Henry Alan Walter Richard Percy, 11th Duke of Northumberland  (1 July 1953 – 31 October 1995), styled Earl Percy until 1988, was a British peer. He was the eldest son of Hugh Percy, 10th Duke of Northumberland, and a godchild of Queen Elizabeth II. He was educated at Eton College and Christ Church, Oxford.

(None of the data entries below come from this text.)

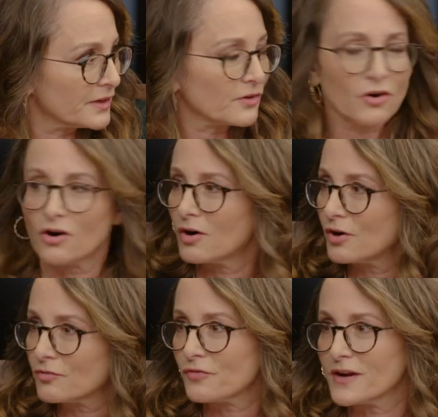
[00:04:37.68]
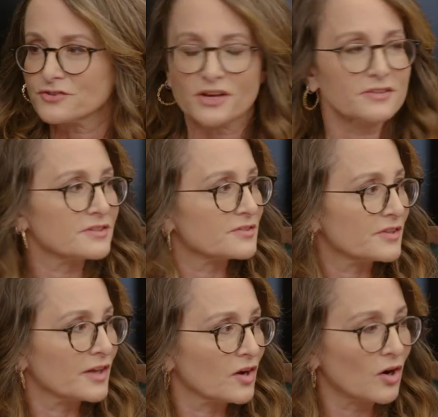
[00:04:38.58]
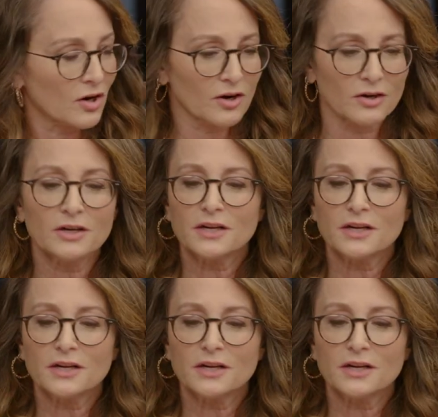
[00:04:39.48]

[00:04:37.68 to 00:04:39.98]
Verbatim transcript: There are franchises that are,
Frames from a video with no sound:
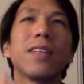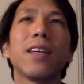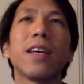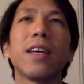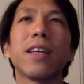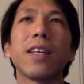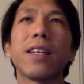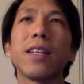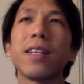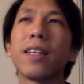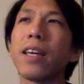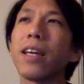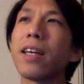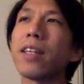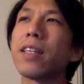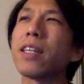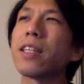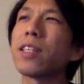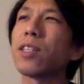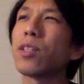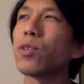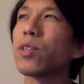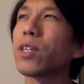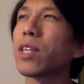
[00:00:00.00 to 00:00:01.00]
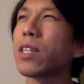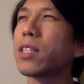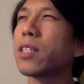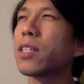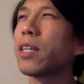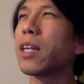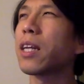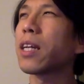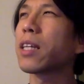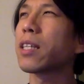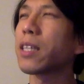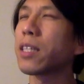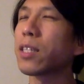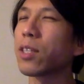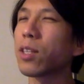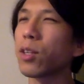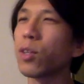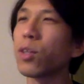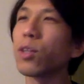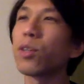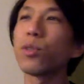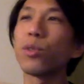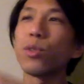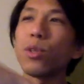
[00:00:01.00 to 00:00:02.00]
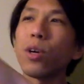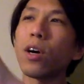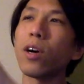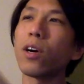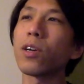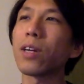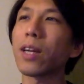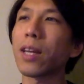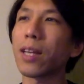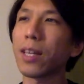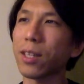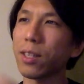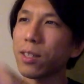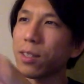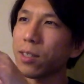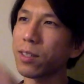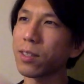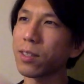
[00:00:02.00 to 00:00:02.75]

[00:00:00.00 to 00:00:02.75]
And then there's you can see like there's a little dog like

After succeeding to the dukedom on the death of his father, 11 October 1988, he was noted for planting many trees at Syon House, the Ducal residence at Brentford; for an unsuccessful foray into film-making involving the Duke in front of and behind the camera; for romantic relationships with Naomi Campbell's mother Valerie and with American actress Barbara Carrera; and for excessive and adventurous drug taking.

Percy was diagnosed with chronic fatigue syndrome.
He never married and died aged 42 from heart failure after an overdose of amphetamines.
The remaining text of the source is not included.